Implantate
Der zahnlose Kiefer
Der zahnlose Unterkiefer ist eine der Hauptindikationen für Implantate. Die Standardversorgung – eine Unterkieferprothese – ist meist eine unbefriedigende Lösung für den Patienten, da auf Grund der kleinen Auflagebasis selten die gewünschte Stabilität und Festigkeit im Halt der Prothese erreicht wird. Dazu kommt, dass sich im Laufe der Jahre der Kiefer mehr und mehr zurückbildet und somit der Prothese oft fast gar keinen Halt mehr bietet. Mithilfe von Implantaten kann man Prothesen stabilisieren – d.h. durch Verankerung über Magnete, Kugelköpfe, Teleskope oder Stege fixieren – oder, wenn es die Situation zulässt, einen wieder völlig festsitzenden Ersatz schaffen.

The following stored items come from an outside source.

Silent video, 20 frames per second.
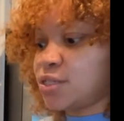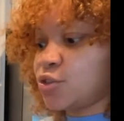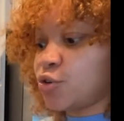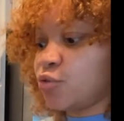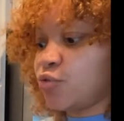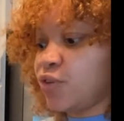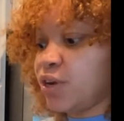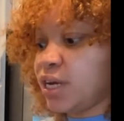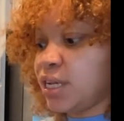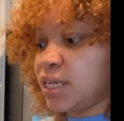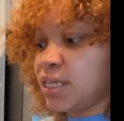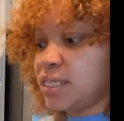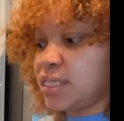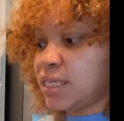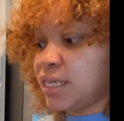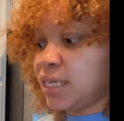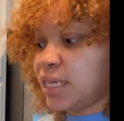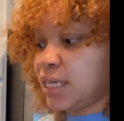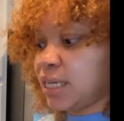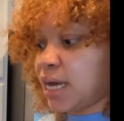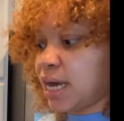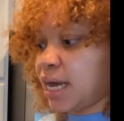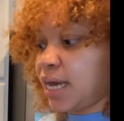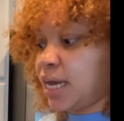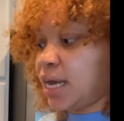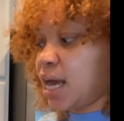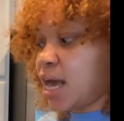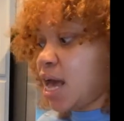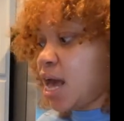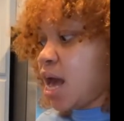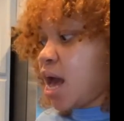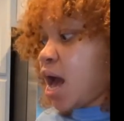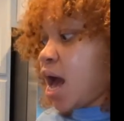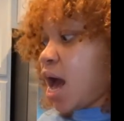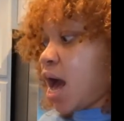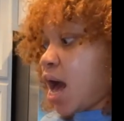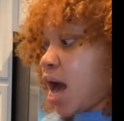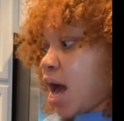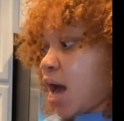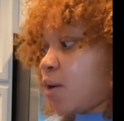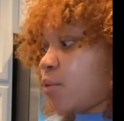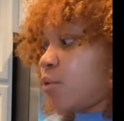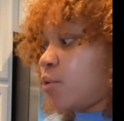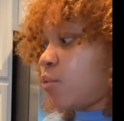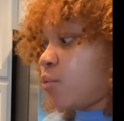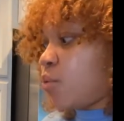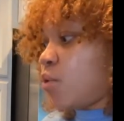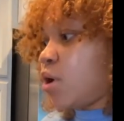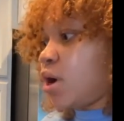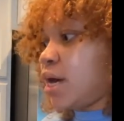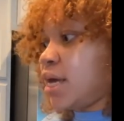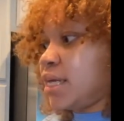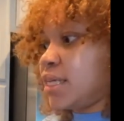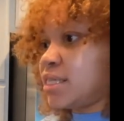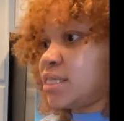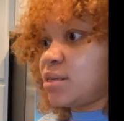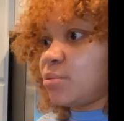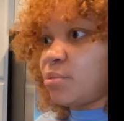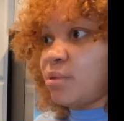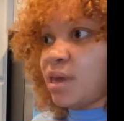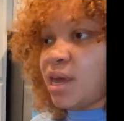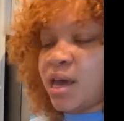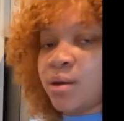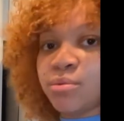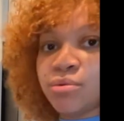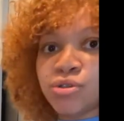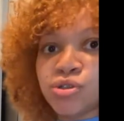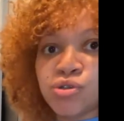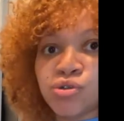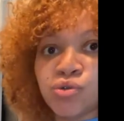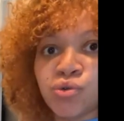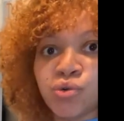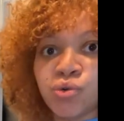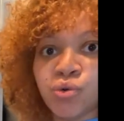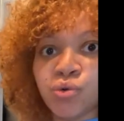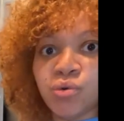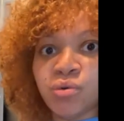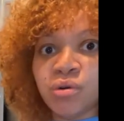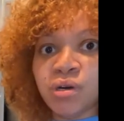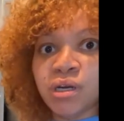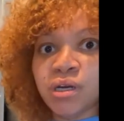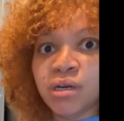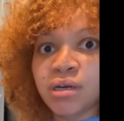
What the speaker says: So realistically, like, I would want to be able to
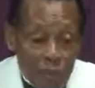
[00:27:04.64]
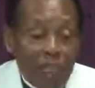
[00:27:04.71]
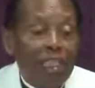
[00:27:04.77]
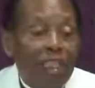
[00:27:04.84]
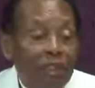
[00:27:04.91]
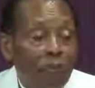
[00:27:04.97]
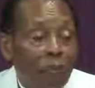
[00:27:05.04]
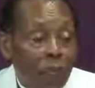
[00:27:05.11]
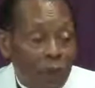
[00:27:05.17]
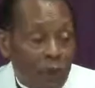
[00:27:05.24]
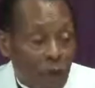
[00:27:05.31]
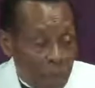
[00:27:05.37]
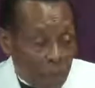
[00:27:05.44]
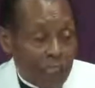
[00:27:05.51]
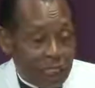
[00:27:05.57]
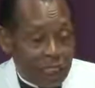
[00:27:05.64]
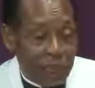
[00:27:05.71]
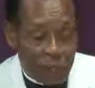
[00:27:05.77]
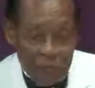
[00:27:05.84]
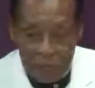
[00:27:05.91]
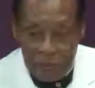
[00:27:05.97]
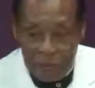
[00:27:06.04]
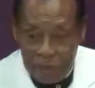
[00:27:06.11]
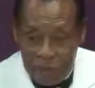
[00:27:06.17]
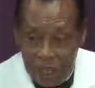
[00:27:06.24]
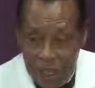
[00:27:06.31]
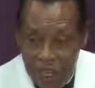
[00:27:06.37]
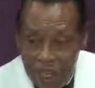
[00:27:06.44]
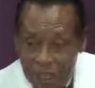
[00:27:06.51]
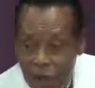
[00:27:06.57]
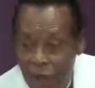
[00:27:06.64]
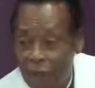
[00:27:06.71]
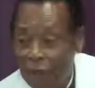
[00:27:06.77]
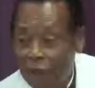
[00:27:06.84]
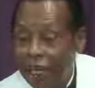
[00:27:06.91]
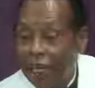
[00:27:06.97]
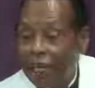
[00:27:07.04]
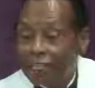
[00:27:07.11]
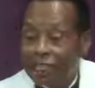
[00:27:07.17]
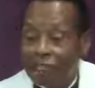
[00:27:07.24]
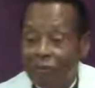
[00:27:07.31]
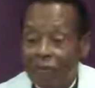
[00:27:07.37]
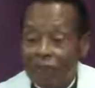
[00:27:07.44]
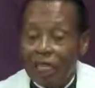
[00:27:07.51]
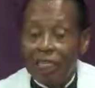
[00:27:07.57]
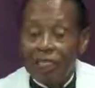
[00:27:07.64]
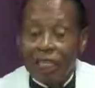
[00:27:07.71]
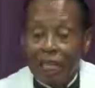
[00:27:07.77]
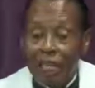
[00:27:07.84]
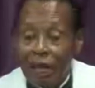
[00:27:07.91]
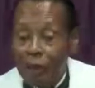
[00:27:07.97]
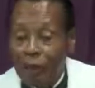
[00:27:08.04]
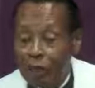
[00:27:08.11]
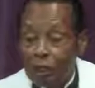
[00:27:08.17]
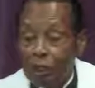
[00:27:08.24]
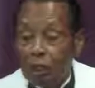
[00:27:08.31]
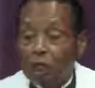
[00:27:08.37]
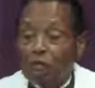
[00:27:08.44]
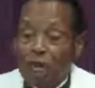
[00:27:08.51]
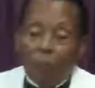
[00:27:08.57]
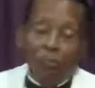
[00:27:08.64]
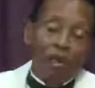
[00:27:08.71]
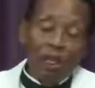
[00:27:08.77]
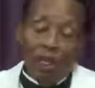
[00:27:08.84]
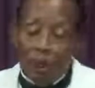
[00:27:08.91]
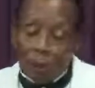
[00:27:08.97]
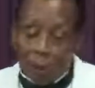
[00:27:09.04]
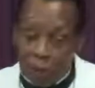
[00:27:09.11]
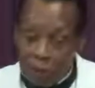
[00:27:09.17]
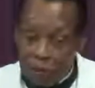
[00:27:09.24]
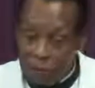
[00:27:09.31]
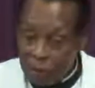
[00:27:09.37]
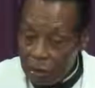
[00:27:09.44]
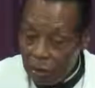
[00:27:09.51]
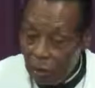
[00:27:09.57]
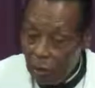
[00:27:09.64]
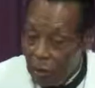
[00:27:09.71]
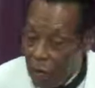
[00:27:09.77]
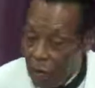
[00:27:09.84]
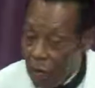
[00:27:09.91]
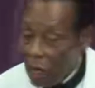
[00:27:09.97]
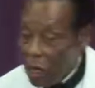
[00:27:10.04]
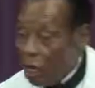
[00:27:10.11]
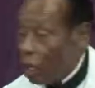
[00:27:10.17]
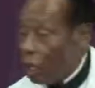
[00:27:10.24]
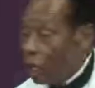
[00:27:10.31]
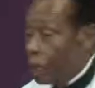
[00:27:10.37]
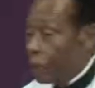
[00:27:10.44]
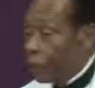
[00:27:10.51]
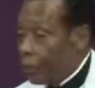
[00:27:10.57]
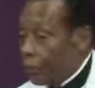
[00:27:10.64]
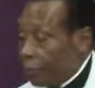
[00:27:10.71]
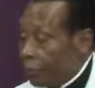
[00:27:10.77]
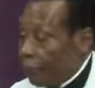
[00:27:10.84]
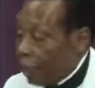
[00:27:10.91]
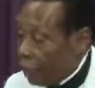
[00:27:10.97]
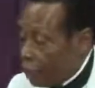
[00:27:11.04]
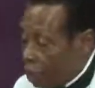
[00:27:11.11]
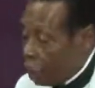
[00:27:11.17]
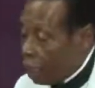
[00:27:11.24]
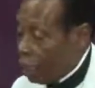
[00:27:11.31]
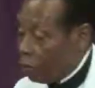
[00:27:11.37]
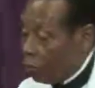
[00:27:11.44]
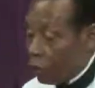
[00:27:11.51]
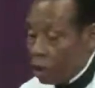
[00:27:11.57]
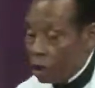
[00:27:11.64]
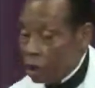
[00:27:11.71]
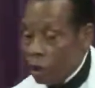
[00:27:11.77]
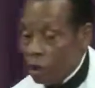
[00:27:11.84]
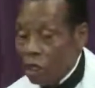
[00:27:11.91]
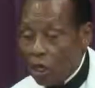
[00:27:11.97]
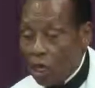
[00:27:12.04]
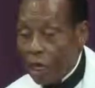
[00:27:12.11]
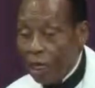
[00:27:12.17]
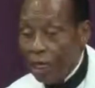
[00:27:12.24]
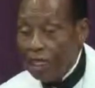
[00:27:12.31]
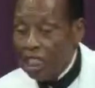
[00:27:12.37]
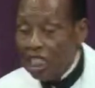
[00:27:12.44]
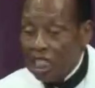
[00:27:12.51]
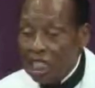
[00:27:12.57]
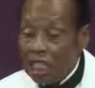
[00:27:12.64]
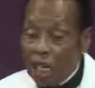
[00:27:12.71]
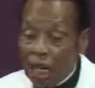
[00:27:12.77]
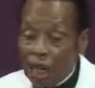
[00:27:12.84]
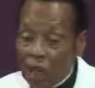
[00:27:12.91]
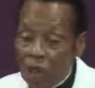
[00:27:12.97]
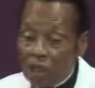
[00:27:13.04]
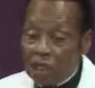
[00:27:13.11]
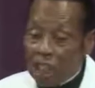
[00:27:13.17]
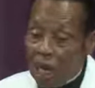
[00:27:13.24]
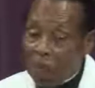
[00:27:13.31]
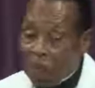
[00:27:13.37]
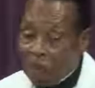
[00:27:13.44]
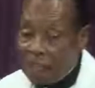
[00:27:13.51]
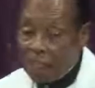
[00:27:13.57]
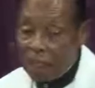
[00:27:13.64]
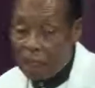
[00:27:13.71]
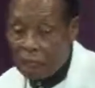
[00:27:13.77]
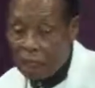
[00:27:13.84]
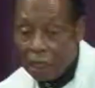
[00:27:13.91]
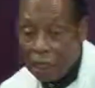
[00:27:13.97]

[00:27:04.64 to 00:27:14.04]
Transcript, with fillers: please, please me. So marriage is helping to shaping you. It, marriage help you to learn this long suffering,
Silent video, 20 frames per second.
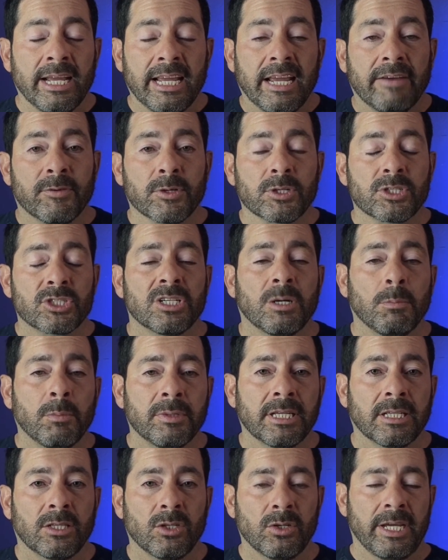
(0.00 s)
if you're someone
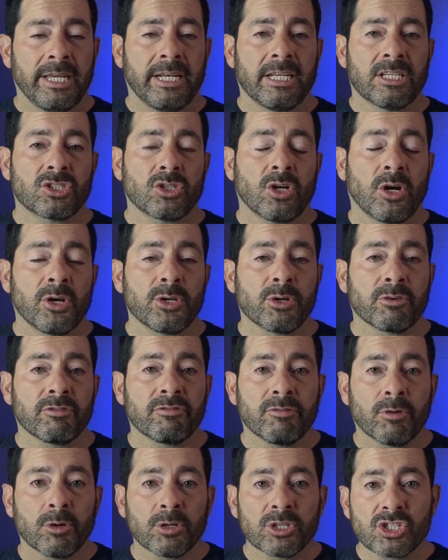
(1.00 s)
that's looking at starting your
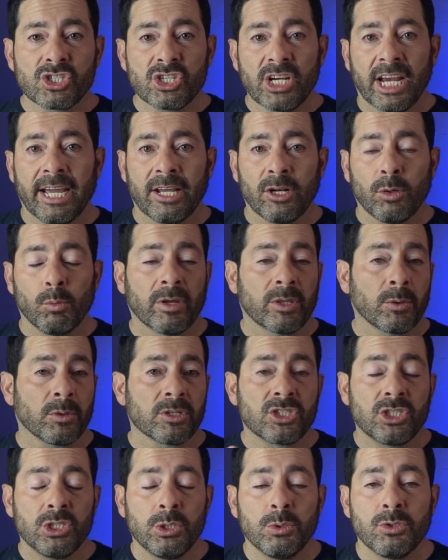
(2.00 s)
first channel, whether
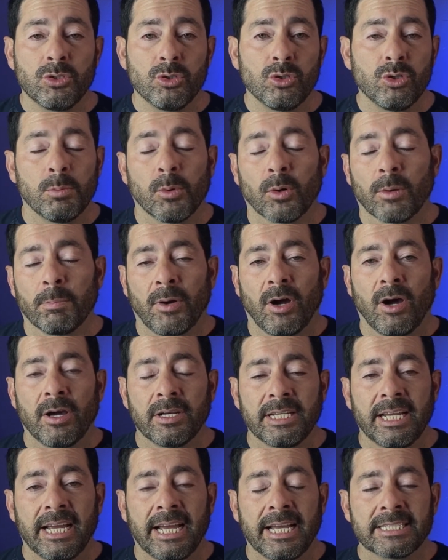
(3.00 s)
it's YouTube or a
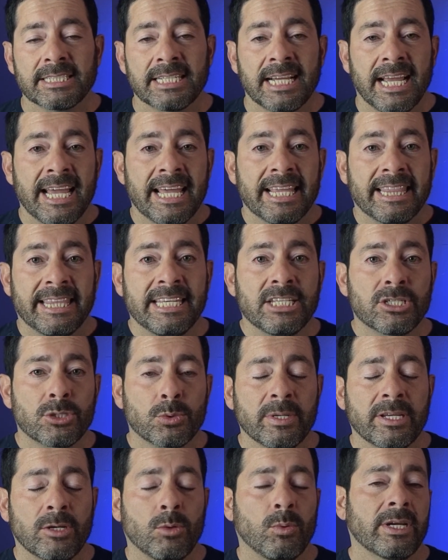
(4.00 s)
podcast, these 3
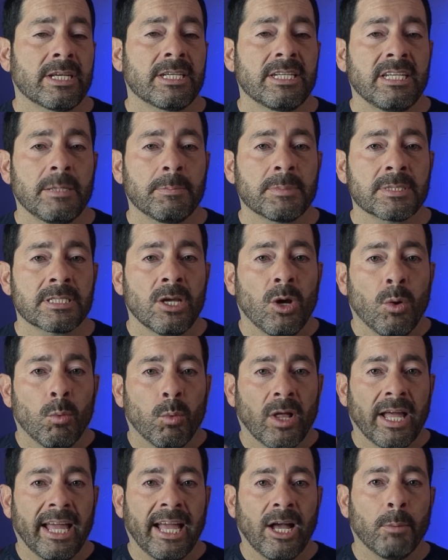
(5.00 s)
quick tips will
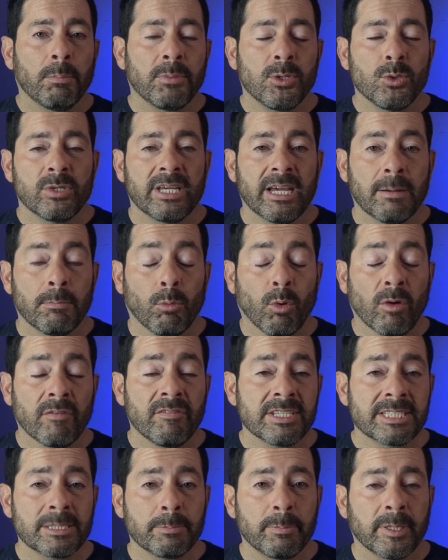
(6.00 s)
help you get more
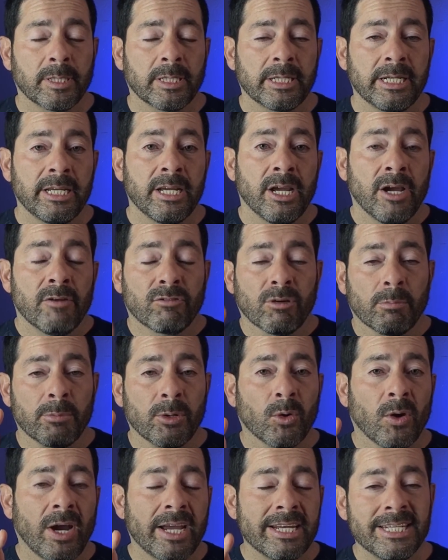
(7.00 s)
visibility from
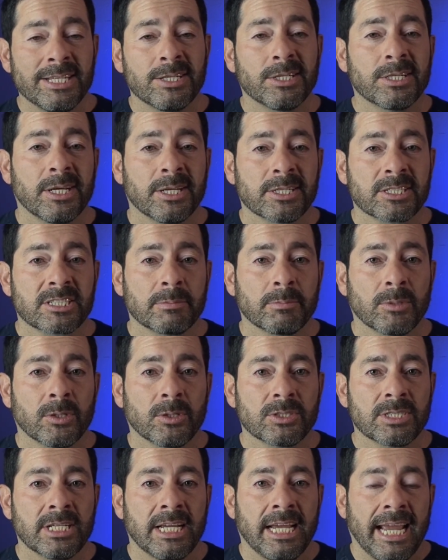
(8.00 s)
your ideal
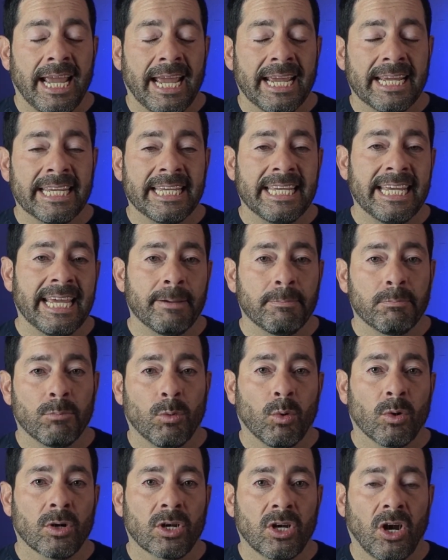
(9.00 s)
customers and get
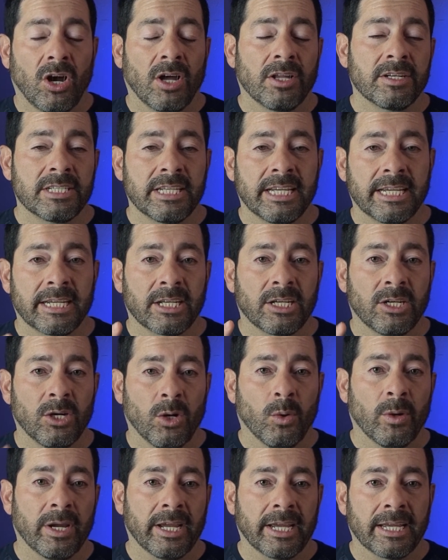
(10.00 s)
more content
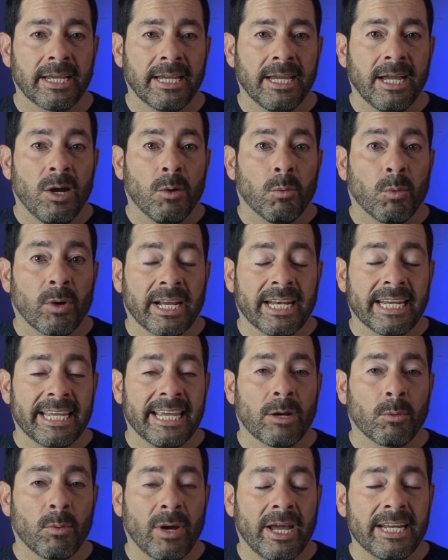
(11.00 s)
going. We're going to get
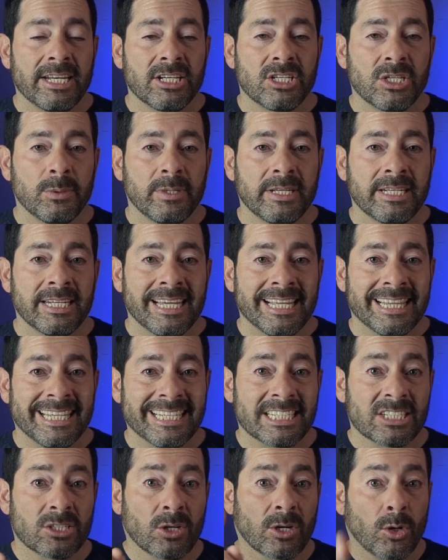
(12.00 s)
right into it. This
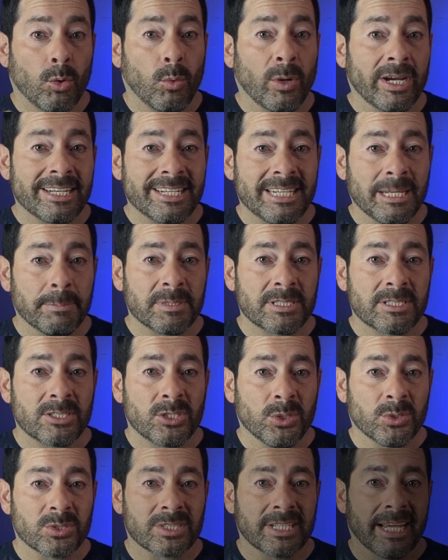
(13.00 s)
is our Quick Tips
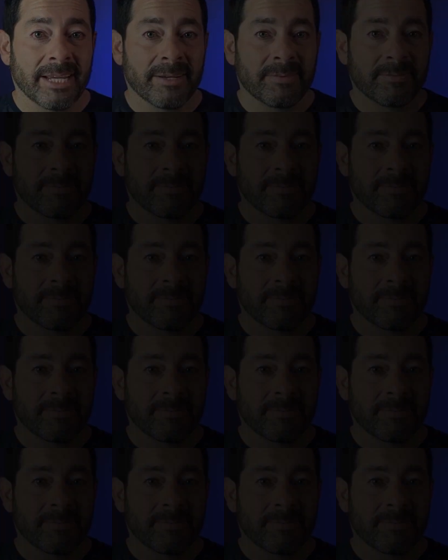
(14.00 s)
Tuesday.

Die einfachste Lösung ist mit zwei Implantaten realisierbar. Die Stabilität steigt allerdings mit der Zahl der Implantate – so stellen vier Implantate eine optimale Basis für einen zwar abnehmbaren aber funktionsstabilen Zahnersatz dar. Bei sechs bis acht Implantaten ist in bestimmten Fällen auch im zahnlosen Unterkiefer eine festsitzende Versorgung möglich.